Words That Make People Grumpy

fingernails, blackboard

photo (cropped): redpangolins, creative commons license

Every reader—writers, too—have certain words that sound to them like fingernails on a blackboard. I have a thing against “hopefully,” though that’s a losing battle. I don’t like alright—the phrase is “all right already”—and I’m not a fan of the singular “they.” Most times making the antecedent plural fixes it:

NOT: The patient should fill out their own forms.
BUT: Patients should fill out their own forms.

That is to say, if you find “his/her” and “s/he” and their spawn hopelessly awkward, I agree.

Rebecca Gowers in The Guardian has compiled “An A-Z of horrible words,” and I’m happy to find both alright and hopefully in it. On my own mental list of horribles, I can usually identify which grammar zealot burdened me with carrying their torch. Some examples: “under way” is two words, not one; don’t use “over” when you mean “more than”; “presently” means “soon,” not “at present”; use “whether” not “if” when “whether” is meant.
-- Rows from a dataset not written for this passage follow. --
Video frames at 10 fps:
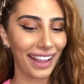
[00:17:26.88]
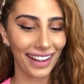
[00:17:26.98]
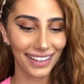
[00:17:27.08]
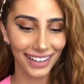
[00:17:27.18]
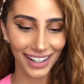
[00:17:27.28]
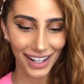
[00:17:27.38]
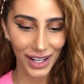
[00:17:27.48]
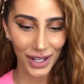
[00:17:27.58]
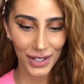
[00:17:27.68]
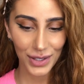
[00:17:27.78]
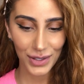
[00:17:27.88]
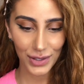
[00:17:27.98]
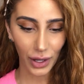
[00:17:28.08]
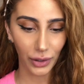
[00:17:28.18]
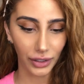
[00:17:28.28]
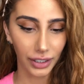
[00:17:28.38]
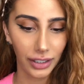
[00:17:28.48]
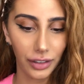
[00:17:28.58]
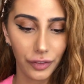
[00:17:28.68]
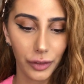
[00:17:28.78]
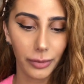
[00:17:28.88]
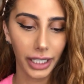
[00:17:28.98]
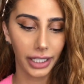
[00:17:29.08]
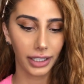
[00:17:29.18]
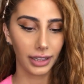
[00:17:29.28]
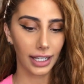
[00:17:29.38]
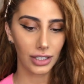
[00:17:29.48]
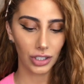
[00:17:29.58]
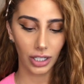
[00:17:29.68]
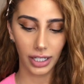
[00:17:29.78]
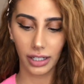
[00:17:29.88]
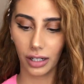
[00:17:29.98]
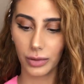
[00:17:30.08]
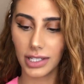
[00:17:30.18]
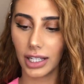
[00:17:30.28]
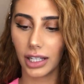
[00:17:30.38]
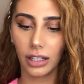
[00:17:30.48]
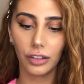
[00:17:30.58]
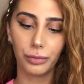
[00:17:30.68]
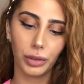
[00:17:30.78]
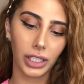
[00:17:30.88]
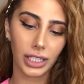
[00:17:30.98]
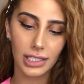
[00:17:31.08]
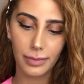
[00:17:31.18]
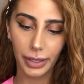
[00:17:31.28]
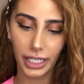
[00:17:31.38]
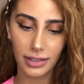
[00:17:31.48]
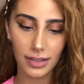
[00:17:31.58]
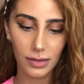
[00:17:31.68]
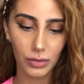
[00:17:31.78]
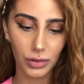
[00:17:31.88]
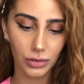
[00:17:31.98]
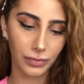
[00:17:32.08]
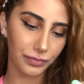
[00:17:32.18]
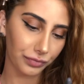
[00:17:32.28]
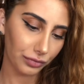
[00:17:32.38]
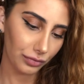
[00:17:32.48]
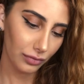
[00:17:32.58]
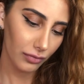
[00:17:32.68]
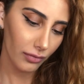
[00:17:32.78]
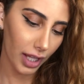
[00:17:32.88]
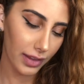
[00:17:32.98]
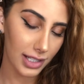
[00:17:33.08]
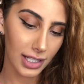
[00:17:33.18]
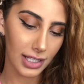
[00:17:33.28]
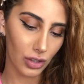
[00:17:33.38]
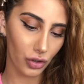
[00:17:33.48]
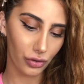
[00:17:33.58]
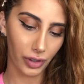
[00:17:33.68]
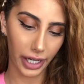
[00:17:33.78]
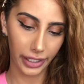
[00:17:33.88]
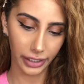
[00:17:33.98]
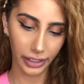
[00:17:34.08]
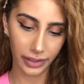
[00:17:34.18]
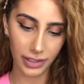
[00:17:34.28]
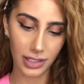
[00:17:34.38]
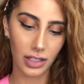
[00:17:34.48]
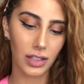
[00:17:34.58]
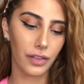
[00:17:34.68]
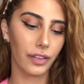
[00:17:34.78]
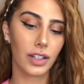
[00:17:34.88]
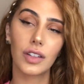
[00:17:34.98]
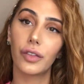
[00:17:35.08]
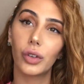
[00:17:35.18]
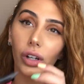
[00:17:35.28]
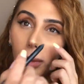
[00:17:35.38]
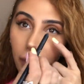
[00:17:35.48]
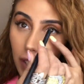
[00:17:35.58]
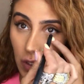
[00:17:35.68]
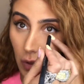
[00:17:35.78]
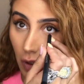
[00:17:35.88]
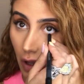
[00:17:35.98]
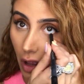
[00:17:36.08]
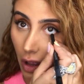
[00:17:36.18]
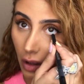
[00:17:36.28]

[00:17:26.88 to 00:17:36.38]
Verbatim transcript: okay so for my inner lash line, I was thinking of putting this pencil. This is gray and this is a, a Sephora pencil.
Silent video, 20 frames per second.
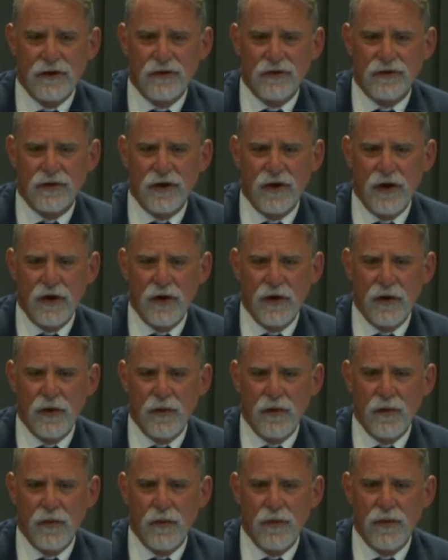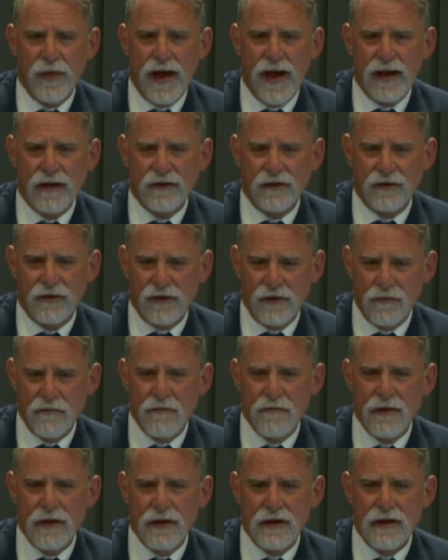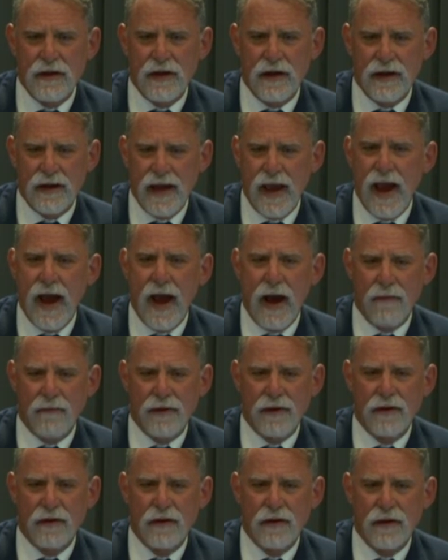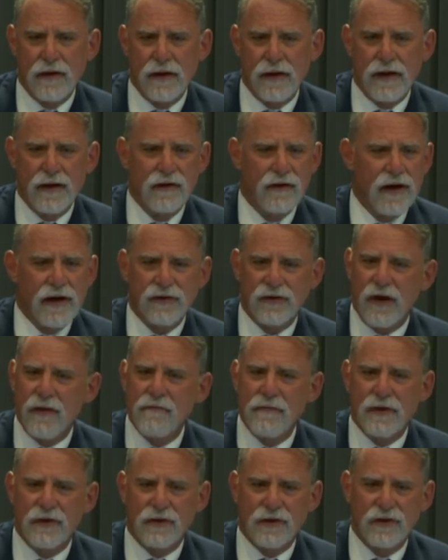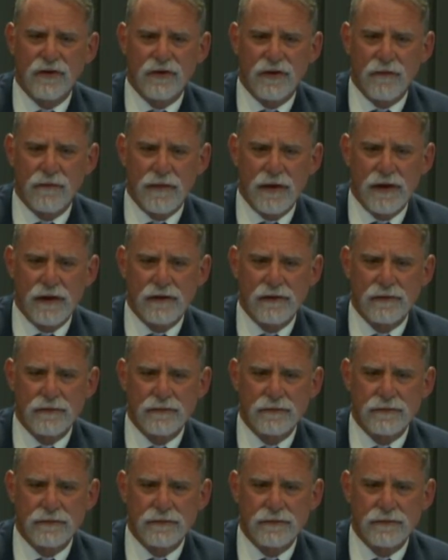So that's, to me, a gap, unless I'm missing something.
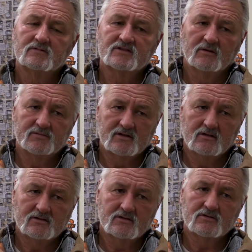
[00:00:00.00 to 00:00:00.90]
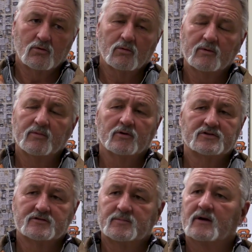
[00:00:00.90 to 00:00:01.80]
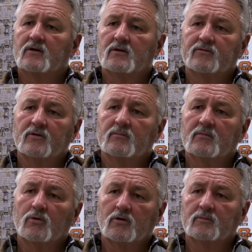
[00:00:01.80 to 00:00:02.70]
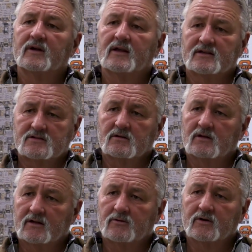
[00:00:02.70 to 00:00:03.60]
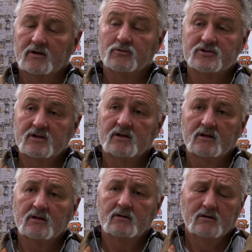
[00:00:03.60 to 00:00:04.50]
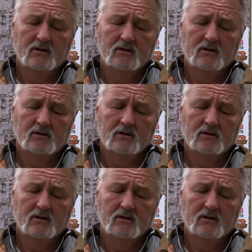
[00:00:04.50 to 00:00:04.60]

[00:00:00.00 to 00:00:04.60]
substations where we purchased power from Oklahoma Gas and Electric, OG&E,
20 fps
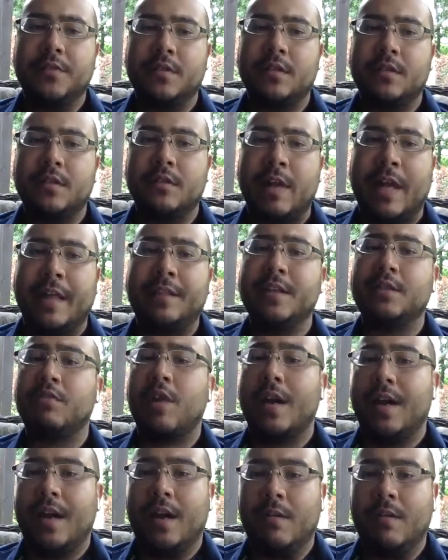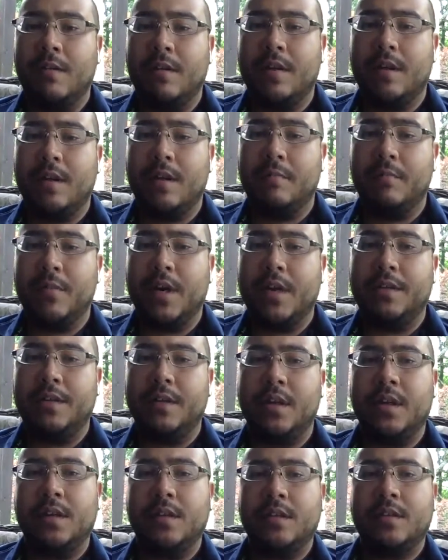at least right now. But I
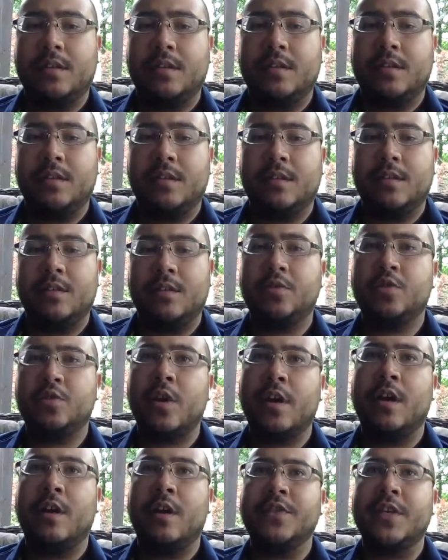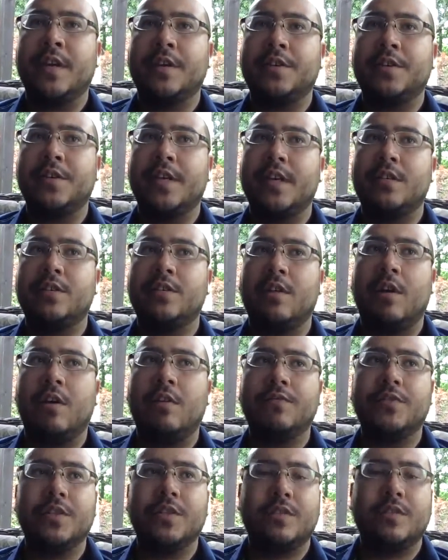think those trade-offs actually get solved
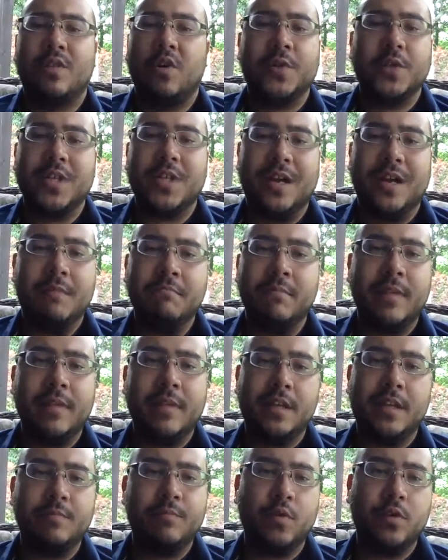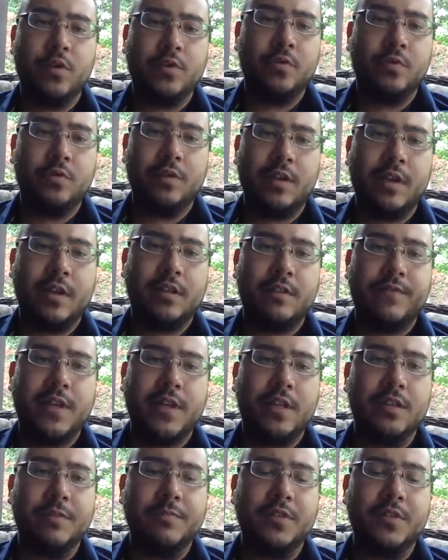just over time as more tools get
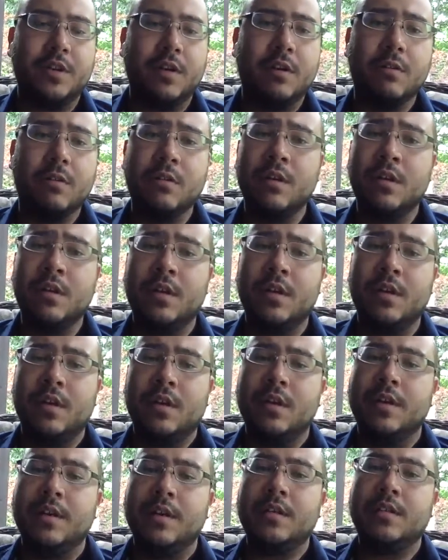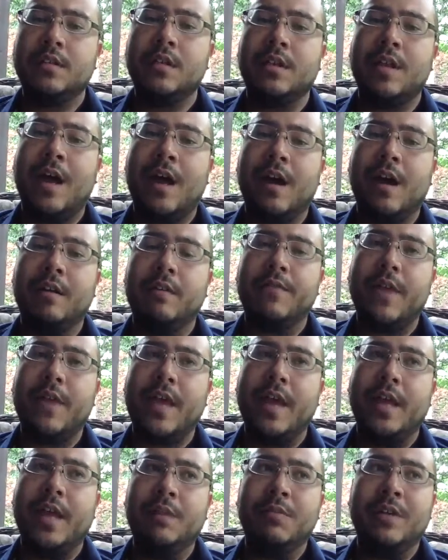developed. So there's a lot of
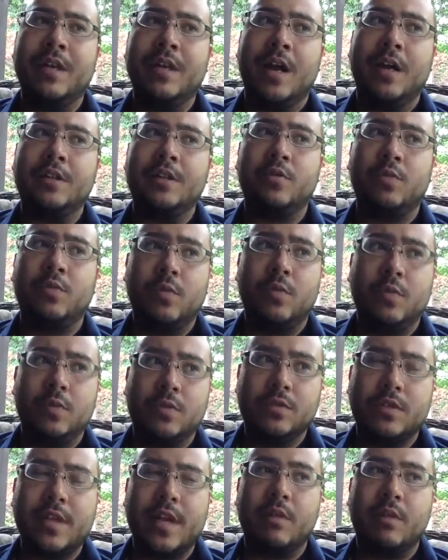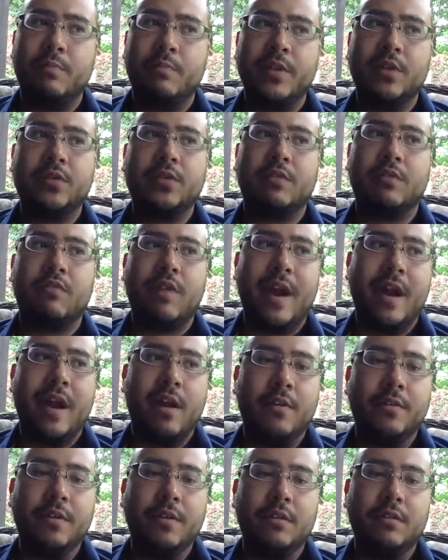API tools that are built
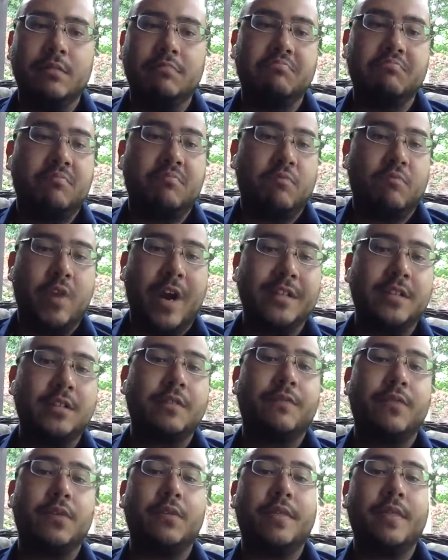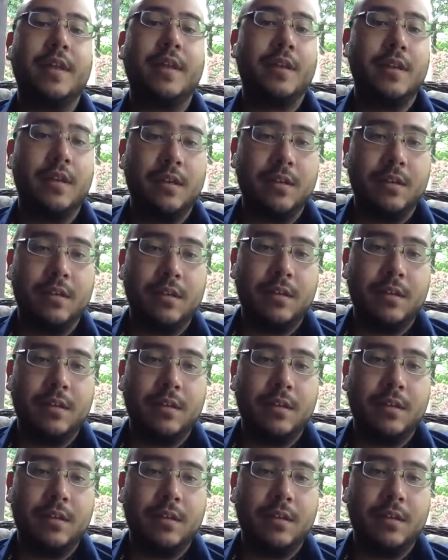around RESTful thinking.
And so many, many more.

Gowers’s article isn’t just another listsicle. She explains her prejudices, how the words came to be, and provides amusing sidelights (that would be a “compound”). The entry for “euphemisms” is especially enlightening.

Under “finally,” I discovered I ran afoul of this one just yesterday, using it to mean “at last,” rather than “for the last time.” Oops. Fingernails and a screeching blackboard for some irritated reader. Fixed.

Take a peek at Gowers’s list and tell me what Really Important pet word peeves of yours she overlooked!

4 thoughts on “Words That Make People Grumpy

  1. Great article. I agree with all of Vicki’s and Gowers’s observations. Some other things that bother me: “comprised of” instead of “composed of” or “comprising”; alot; “lay” instead of “lie” (e.g., “The cat was laying on the rug.”); using a “would have” expression instead of the past perfect tense (e.g. “If I would have known you were coming, I would have baked a cake” instead of “If I had known you were coming, I would have baked a cake.”); inflated words: functionality; operationalize; utilize; I could go on and on. These things jump out at me, and I enjoyed editing them out of bureaucratic writing in state agencies for many years.